This guide explores the capabilities and limits of industrial 3D printing technologies, including SLS, SLA, DLP, and Micro 3D Printing. It also considers when outsourcing to a professional partner makes sense – and when it might not.
SLS: Strong, functional parts
For SLS 3D Printing, we use EOS Formiga P1 machines running Matrix PA12 CR, which produces tough, stiff, chemical-resistant parts with excellent long-term stability and abrasion resistance, ideal for functional testing and end-use production parts. Since support structures aren’t required, it enables complex geometries and dense nesting within a build for efficient low-volume manufacturing.

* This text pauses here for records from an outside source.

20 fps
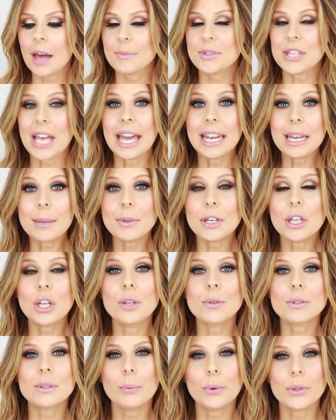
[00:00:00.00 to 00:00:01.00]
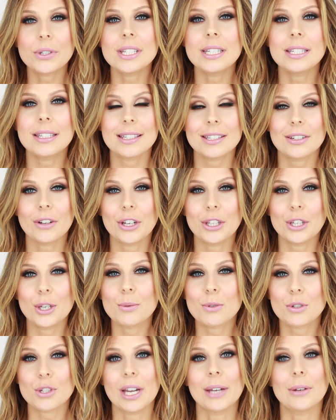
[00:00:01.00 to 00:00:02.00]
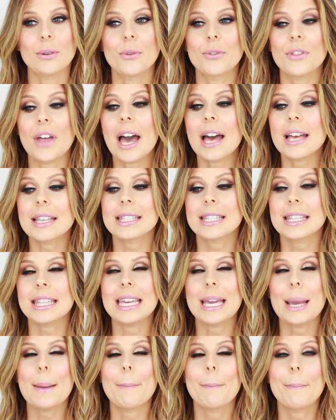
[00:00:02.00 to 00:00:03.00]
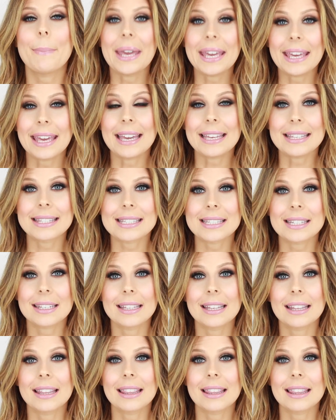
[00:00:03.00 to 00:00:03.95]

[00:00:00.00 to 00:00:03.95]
So anybody who's wanting to start a YouTube channel, that's the biggest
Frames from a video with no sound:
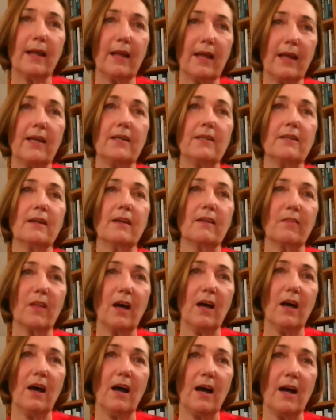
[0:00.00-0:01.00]
in
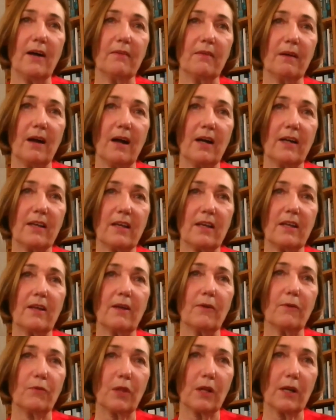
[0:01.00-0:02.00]
the hierarchy
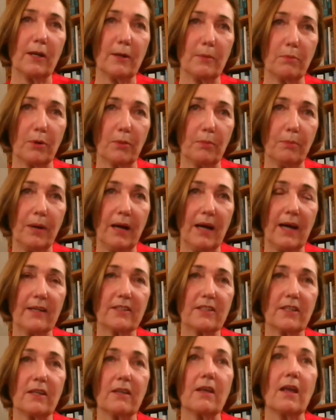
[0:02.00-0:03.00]
of the Liberal
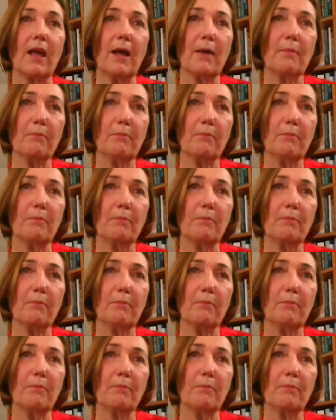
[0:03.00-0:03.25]
Party,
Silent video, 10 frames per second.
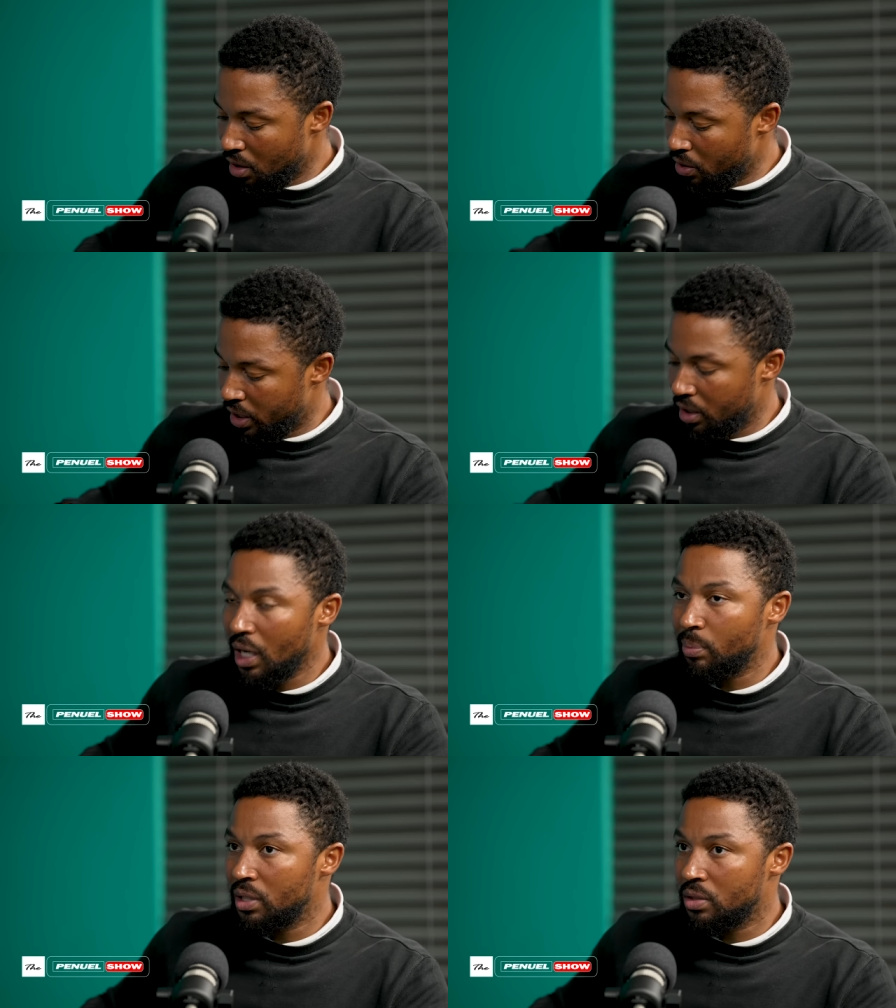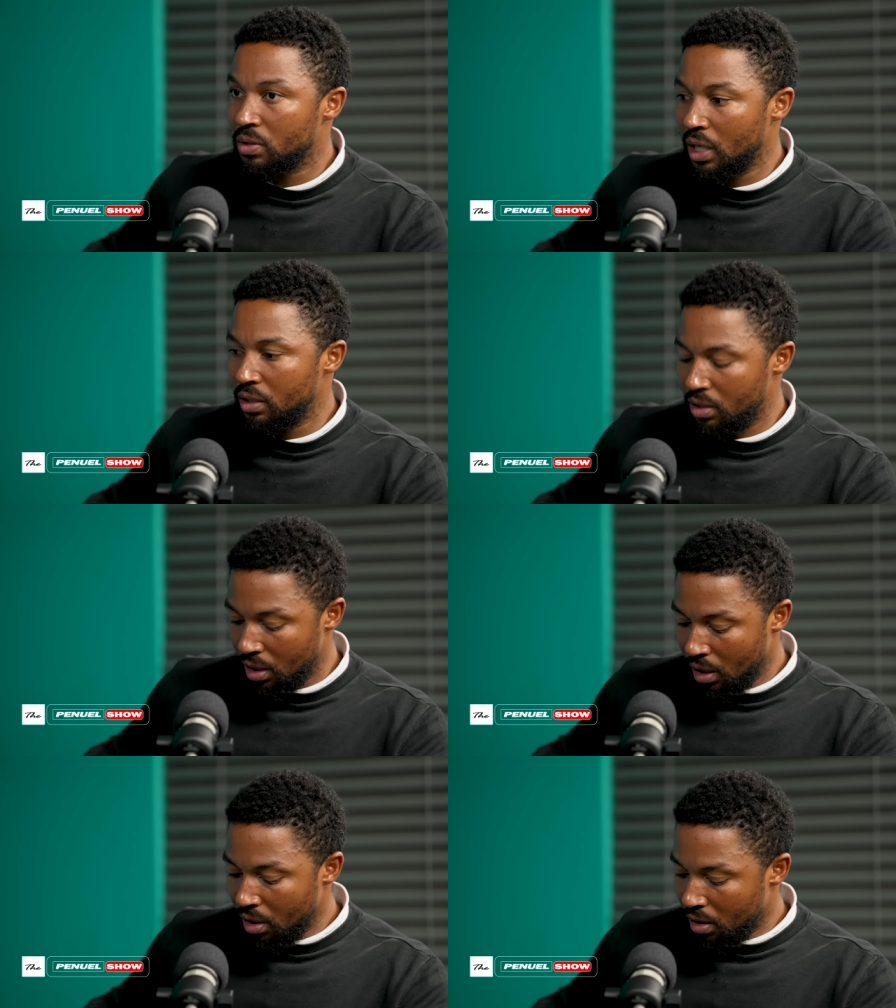okay, capitalist society.
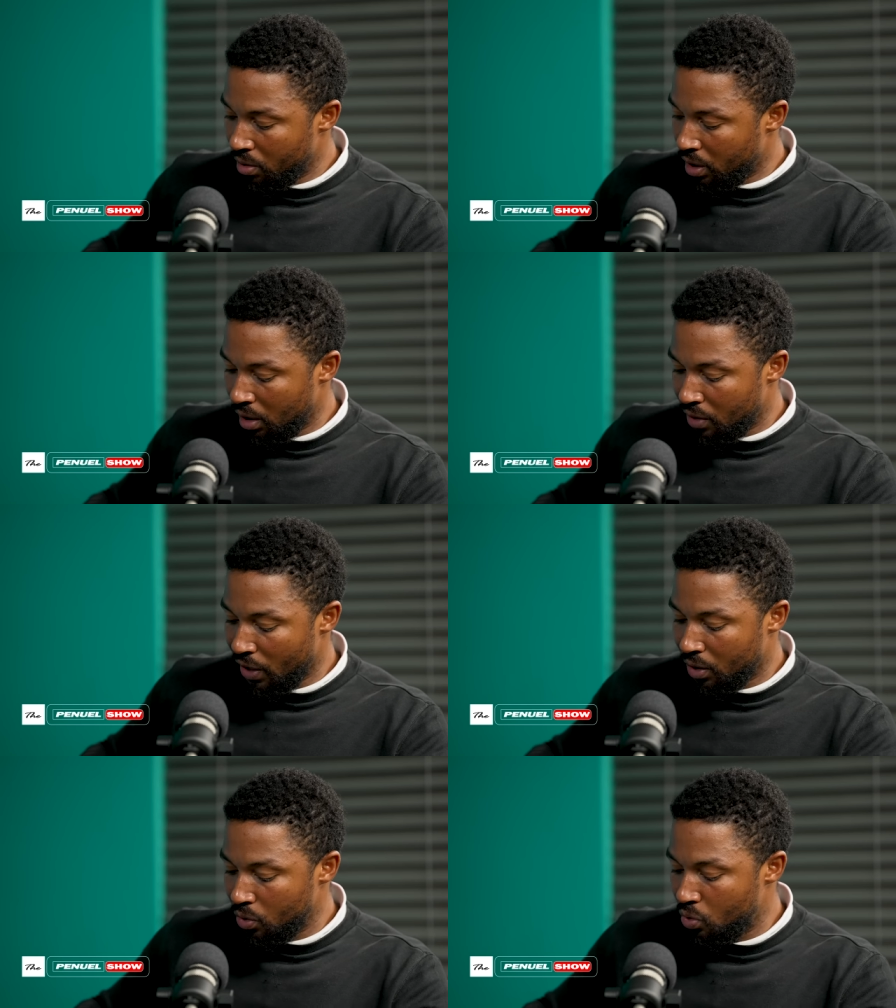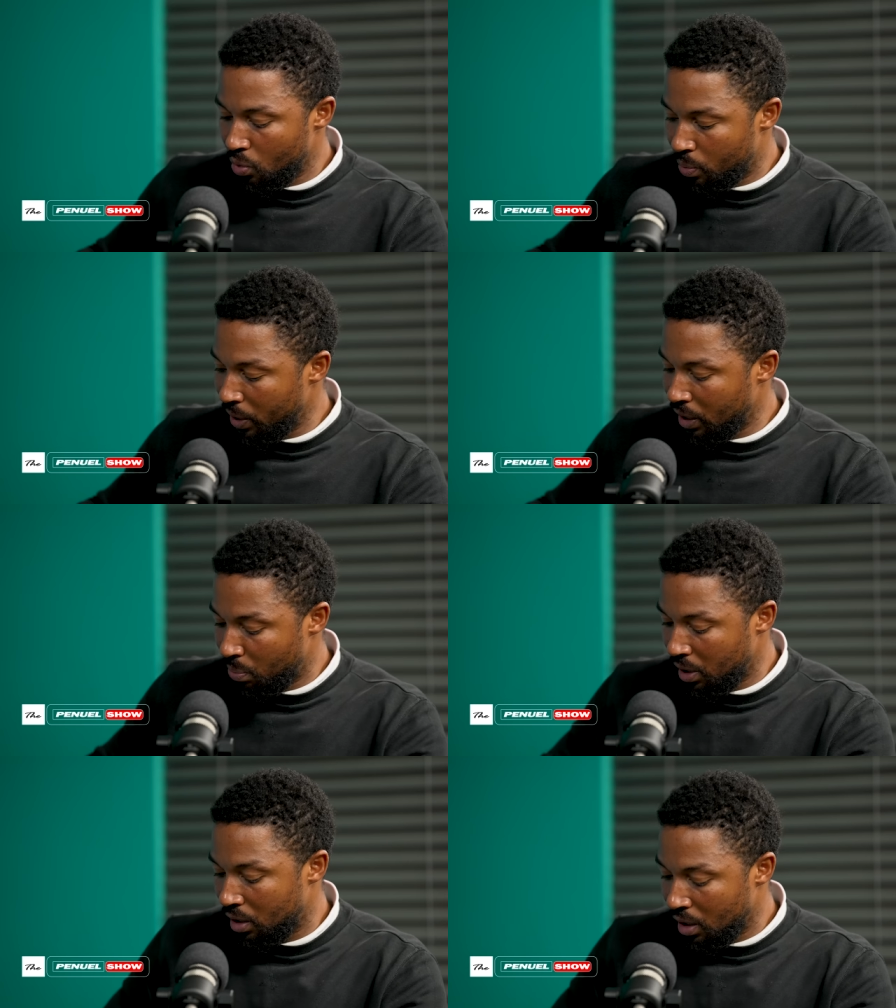Mm. Okay, if I go to Pick
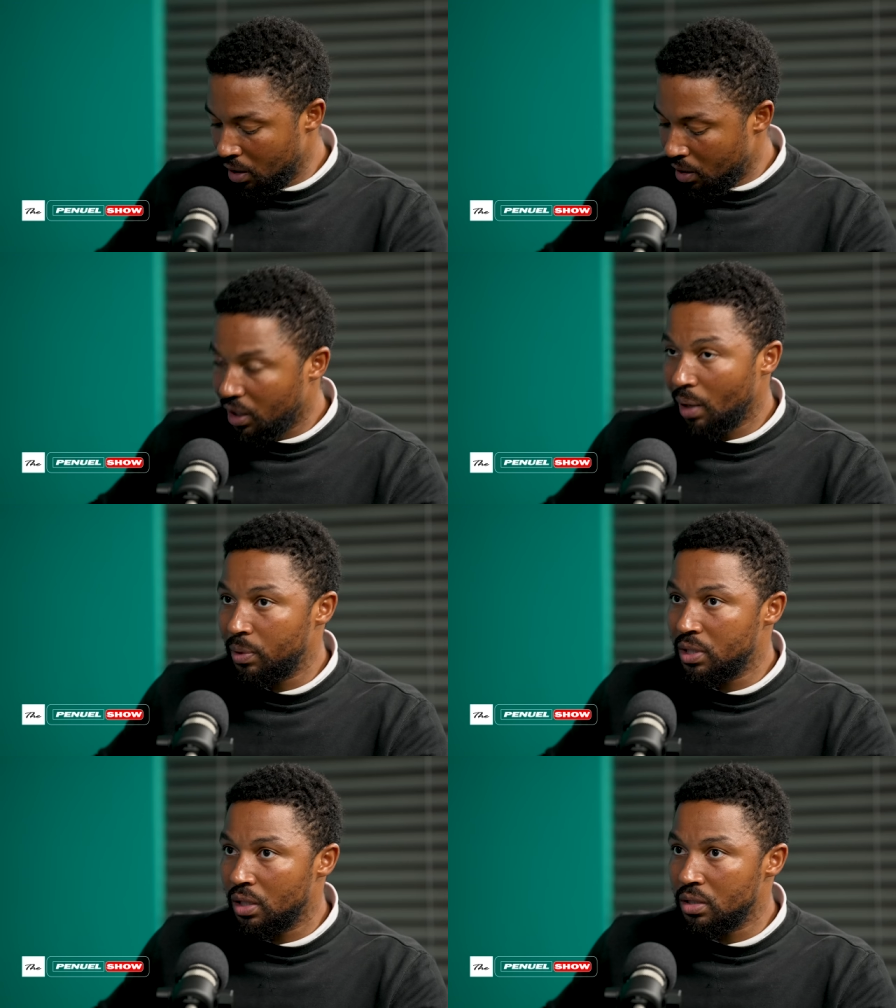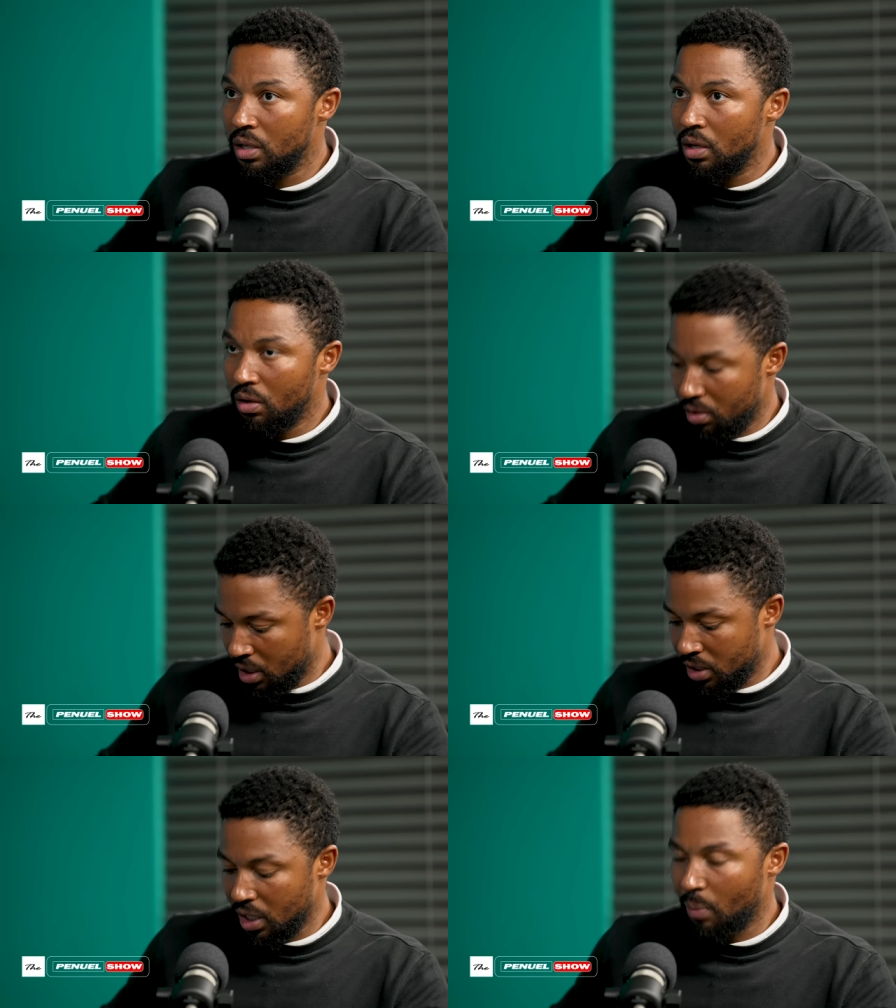and Pay, capitalist.
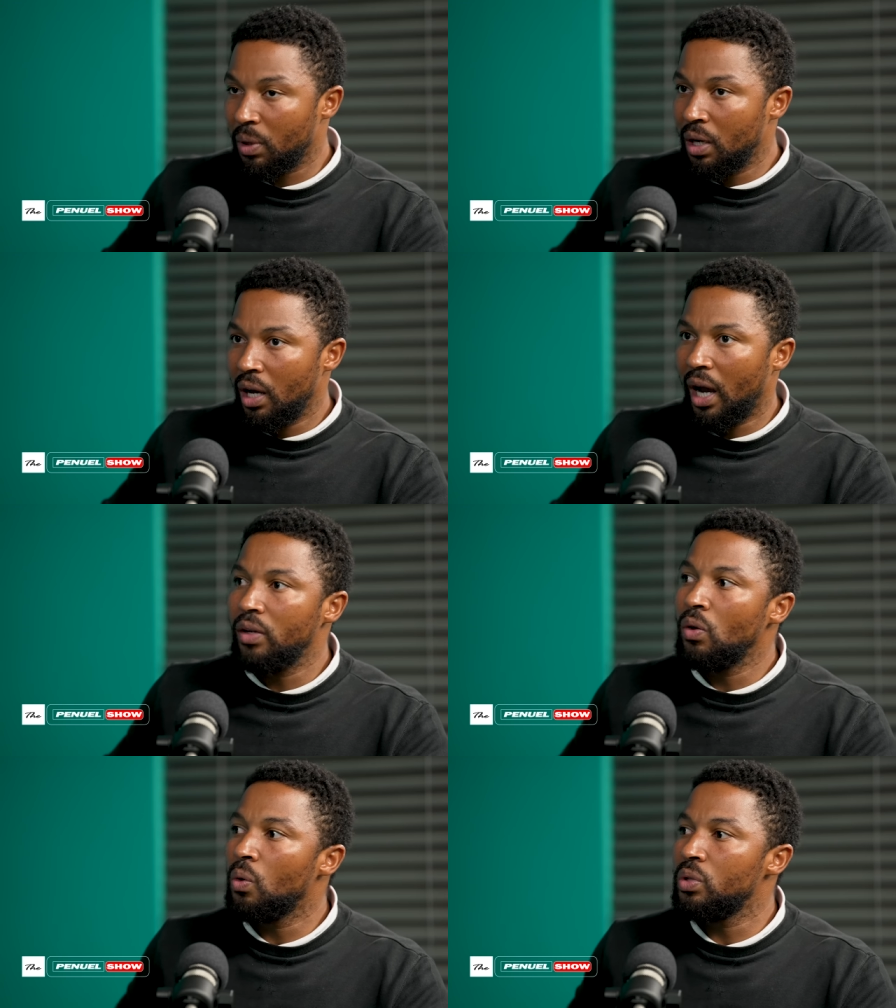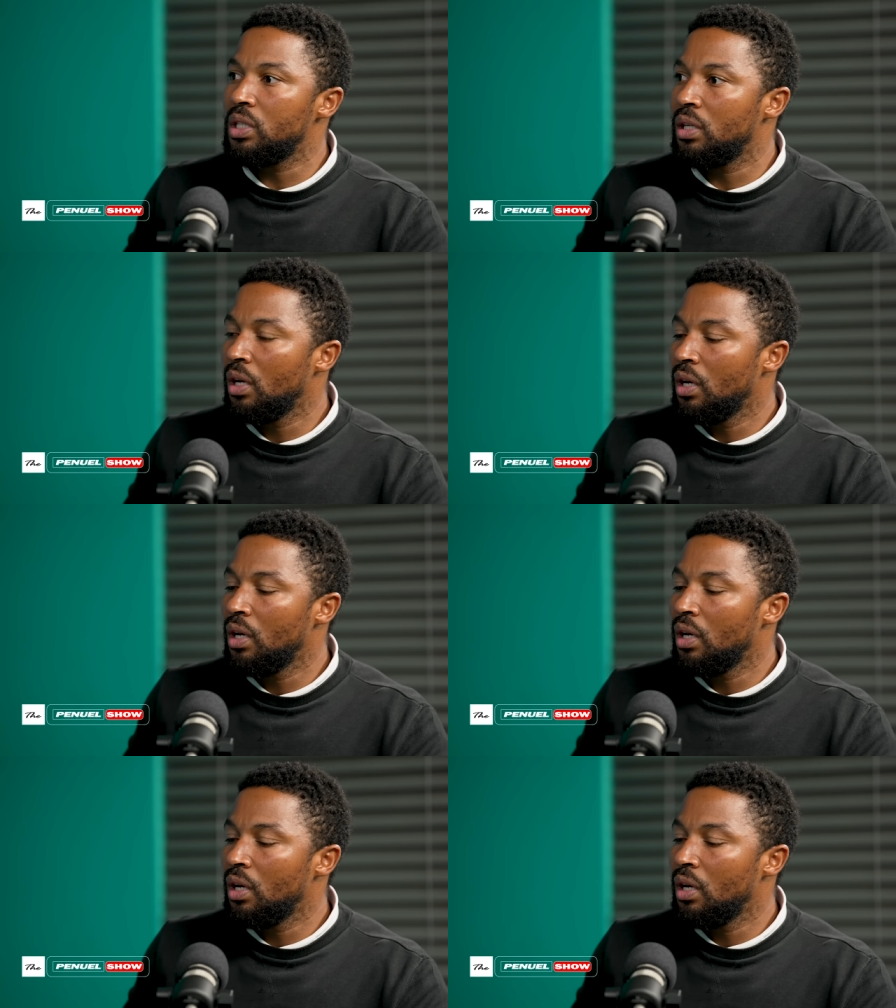Okay, shop. I know what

Available finishing, at Prototype Projects, includes bead blasting, chemical vapour smoothing via PostPro SFX, dyeing (including RAL/Pantone via automated D5 workflow), lacquering, and coatings for EMI/RFI/blacking.
SLA: Accuracy and smooth surface quality
SLA uses a UV laser to cure layers of photopolymer resin, producing parts with fine detail and a smooth surface finish. At Prototype Projects, SLA production is powered by the SLA 750 system (build volume: 750 × 750 × 550 mm) alongside other Projet and Neo machines. This setup supports both high-volume workflows and large-format prints.
Materials such as Matrix Clear, Matrix Cream, Matrix Grey, and Matrix HT300, offer the aesthetics of moulded parts in ABS, polypropylene, and clear polycarbonate. SLA is well-suited to visual or dimensionally critical parts but is generally more brittle than SLS and less resistant to UV and moisture.
DLP: Fast, high-resolution resin prints
Digital Light Processing (DLP) has established itself as a high-performance photopolymer technology, delivering surface quality and feature resolution comparable to stereolithography (SLA). The process produces fine details and smooth surface finishes, reducing the need for post-processing and making it well suited to applications where dimensional accuracy and aesthetic fidelity are critical.
One of the key advantages of DLP is the breadth of advanced resins now available. The material portfolio is expanding rapidly, supporting applications from functional prototyping through to direct manufacture of end-use components, as well as tooling, moulding and casting.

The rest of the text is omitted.